Work request: In your copy of the data, include no pictures and alter nothing else.

Record extracts:
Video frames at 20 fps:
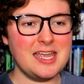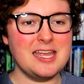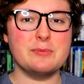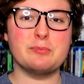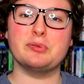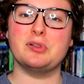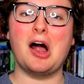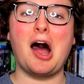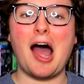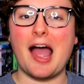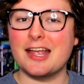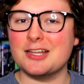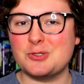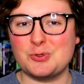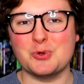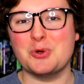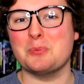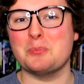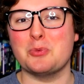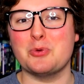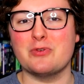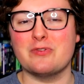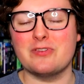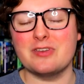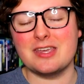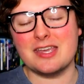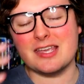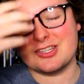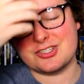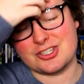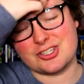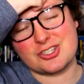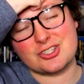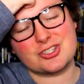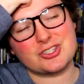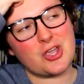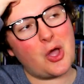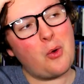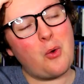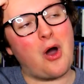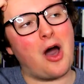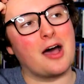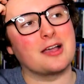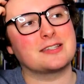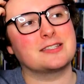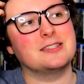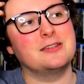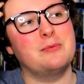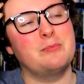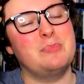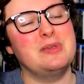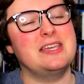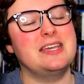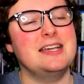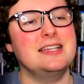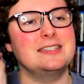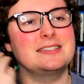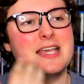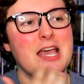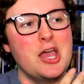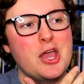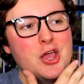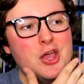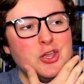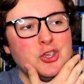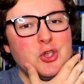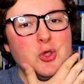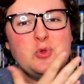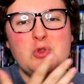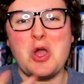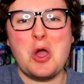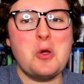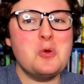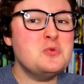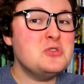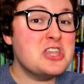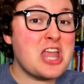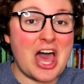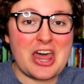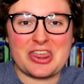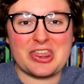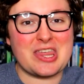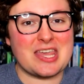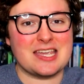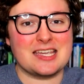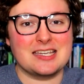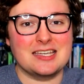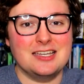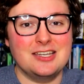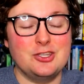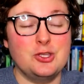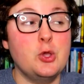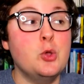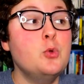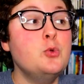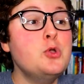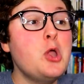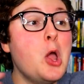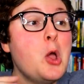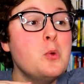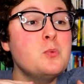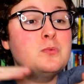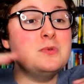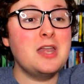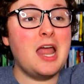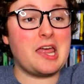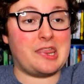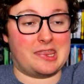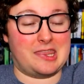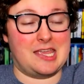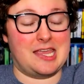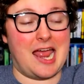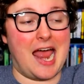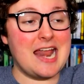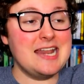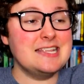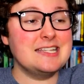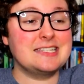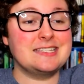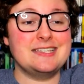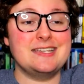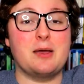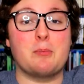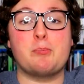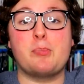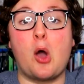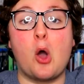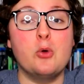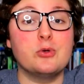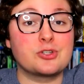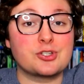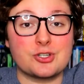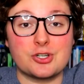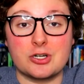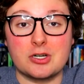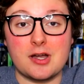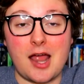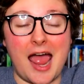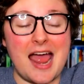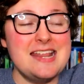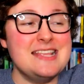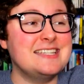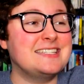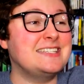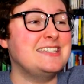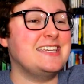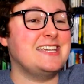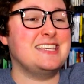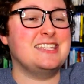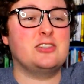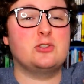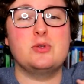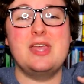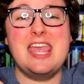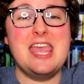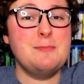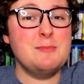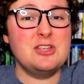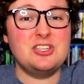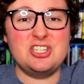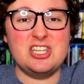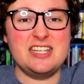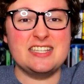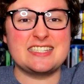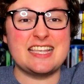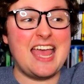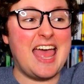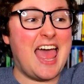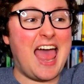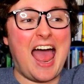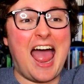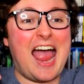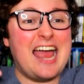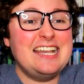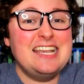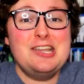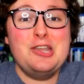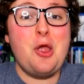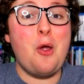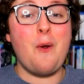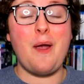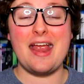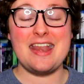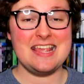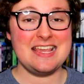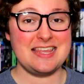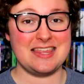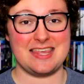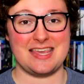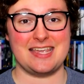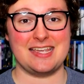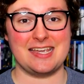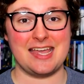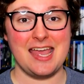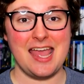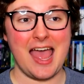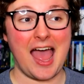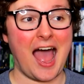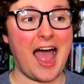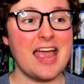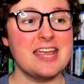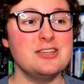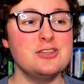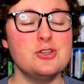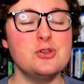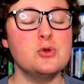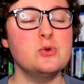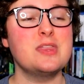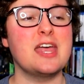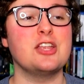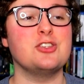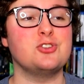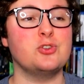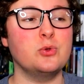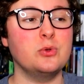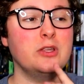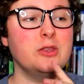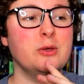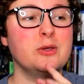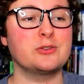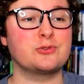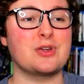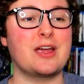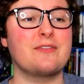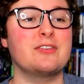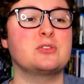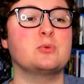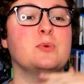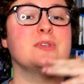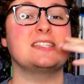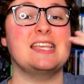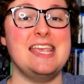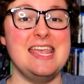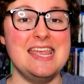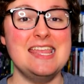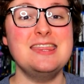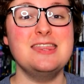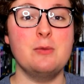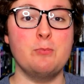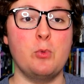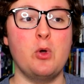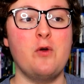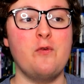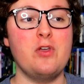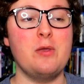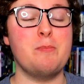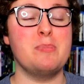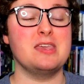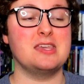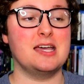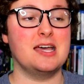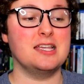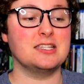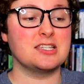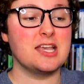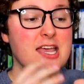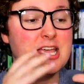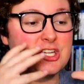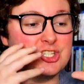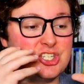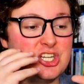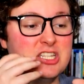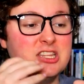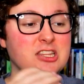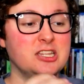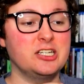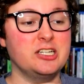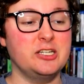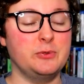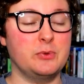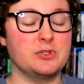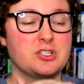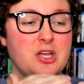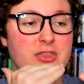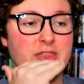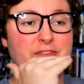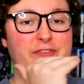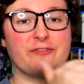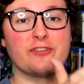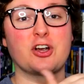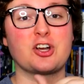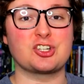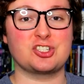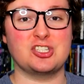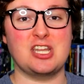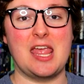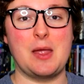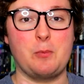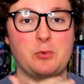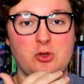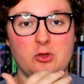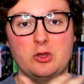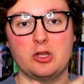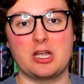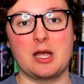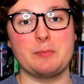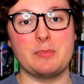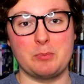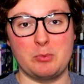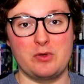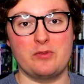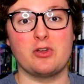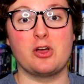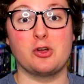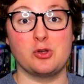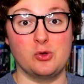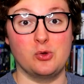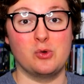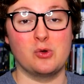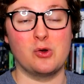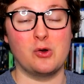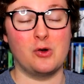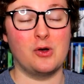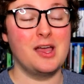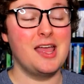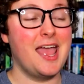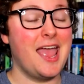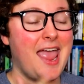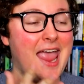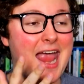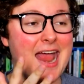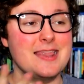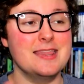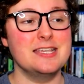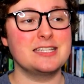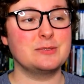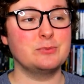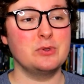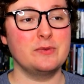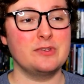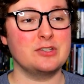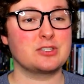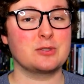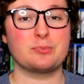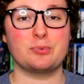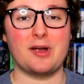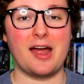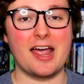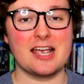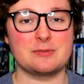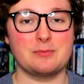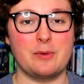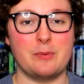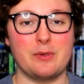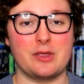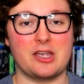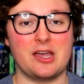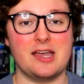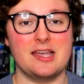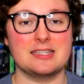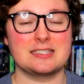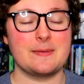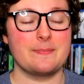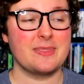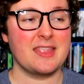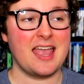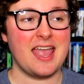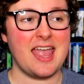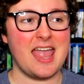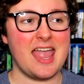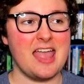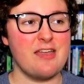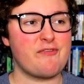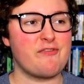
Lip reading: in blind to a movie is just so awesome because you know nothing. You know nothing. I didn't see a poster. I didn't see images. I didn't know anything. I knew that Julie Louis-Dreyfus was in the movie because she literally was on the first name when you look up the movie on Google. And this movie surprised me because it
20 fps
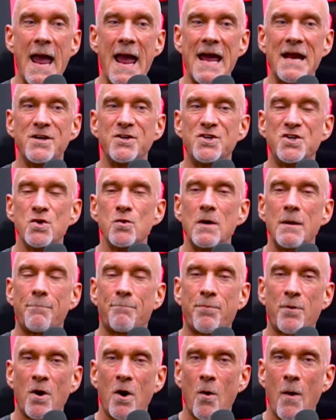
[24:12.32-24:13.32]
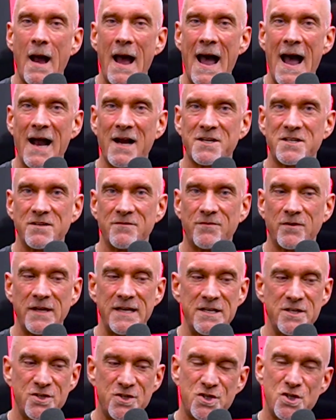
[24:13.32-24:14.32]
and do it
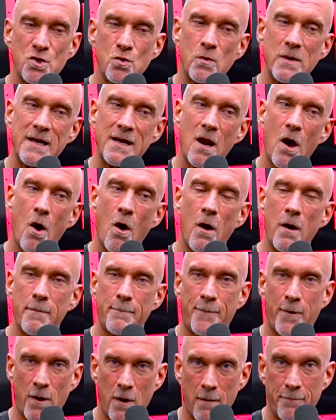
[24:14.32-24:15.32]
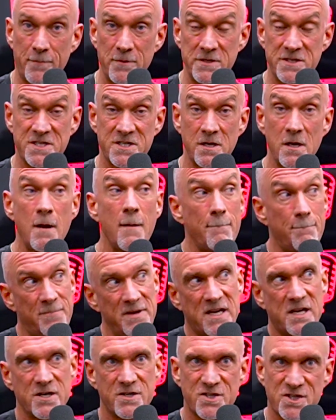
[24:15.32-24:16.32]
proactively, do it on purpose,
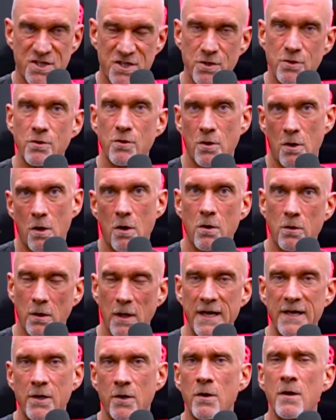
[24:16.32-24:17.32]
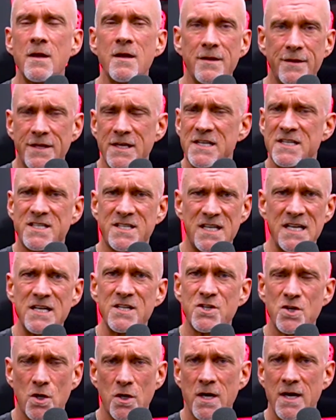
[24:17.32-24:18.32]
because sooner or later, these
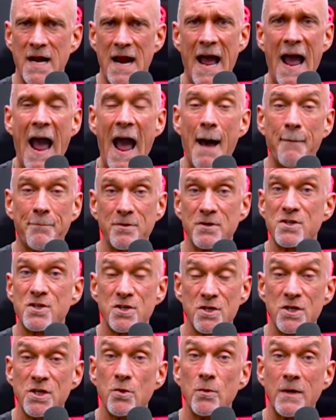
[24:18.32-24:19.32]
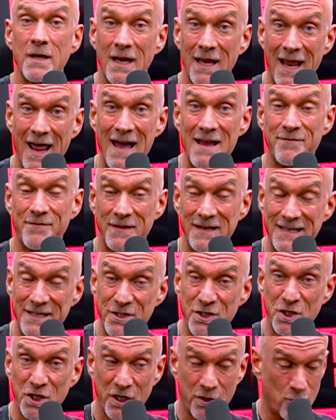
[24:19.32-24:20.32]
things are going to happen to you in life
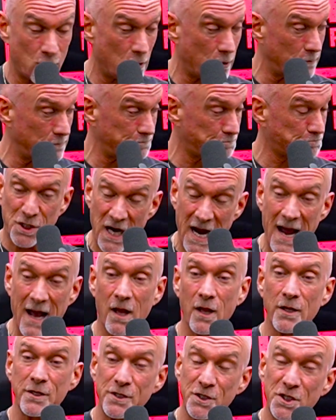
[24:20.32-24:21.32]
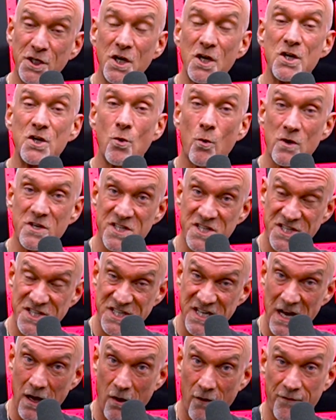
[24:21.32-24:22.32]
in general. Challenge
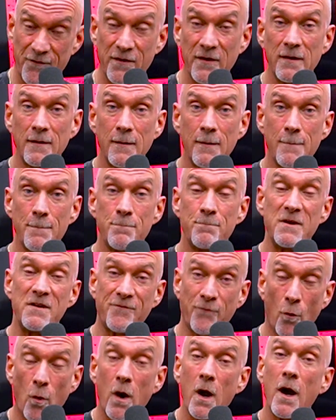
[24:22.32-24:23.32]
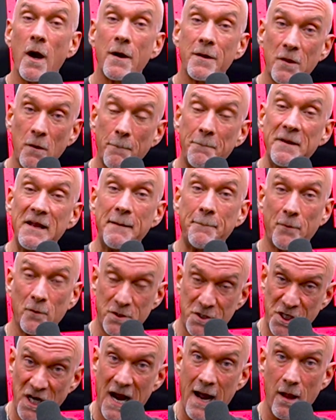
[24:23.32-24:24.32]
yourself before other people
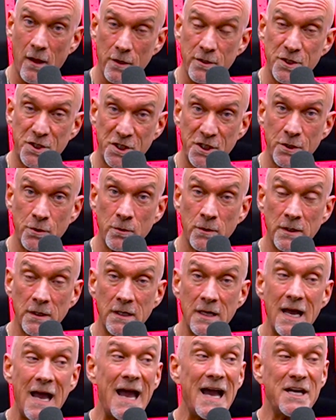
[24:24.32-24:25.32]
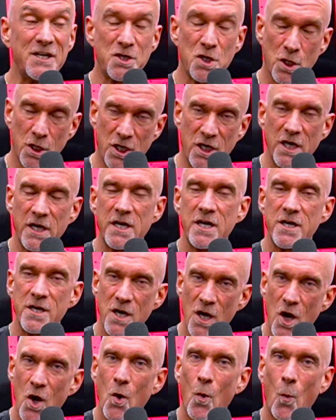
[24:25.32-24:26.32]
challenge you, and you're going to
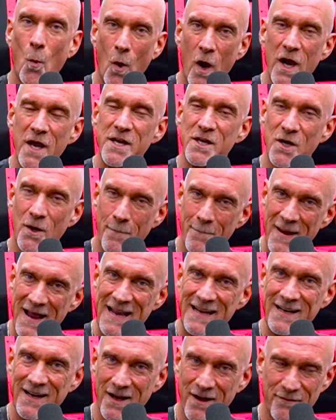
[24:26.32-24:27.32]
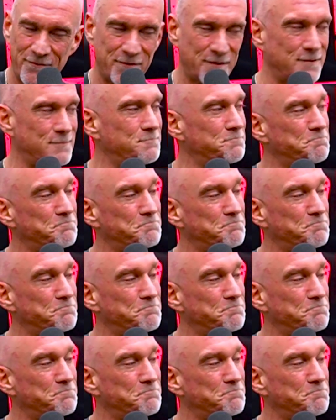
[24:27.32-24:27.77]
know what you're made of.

Result:
Video frames at 20 fps:
Lip reading: in blind to a movie is just so awesome because you know nothing. You know nothing. I didn't see a poster. I didn't see images. I didn't know anything. I knew that Julie Louis-Dreyfus was in the movie because she literally was on the first name when you look up the movie on Google. And this movie surprised me because it
20 fps
[24:12.32-24:13.32]
[24:13.32-24:14.32]
and do it
[24:14.32-24:15.32]
[24:15.32-24:16.32]
proactively, do it on purpose,
[24:16.32-24:17.32]
[24:17.32-24:18.32]
because sooner or later, these
[24:18.32-24:19.32]
[24:19.32-24:20.32]
things are going to happen to you in life
[24:20.32-24:21.32]
[24:21.32-24:22.32]
in general. Challenge
[24:22.32-24:23.32]
[24:23.32-24:24.32]
yourself before other people
[24:24.32-24:25.32]
[24:25.32-24:26.32]
challenge you, and you're going to
[24:26.32-24:27.32]
[24:27.32-24:27.77]
know what you're made of.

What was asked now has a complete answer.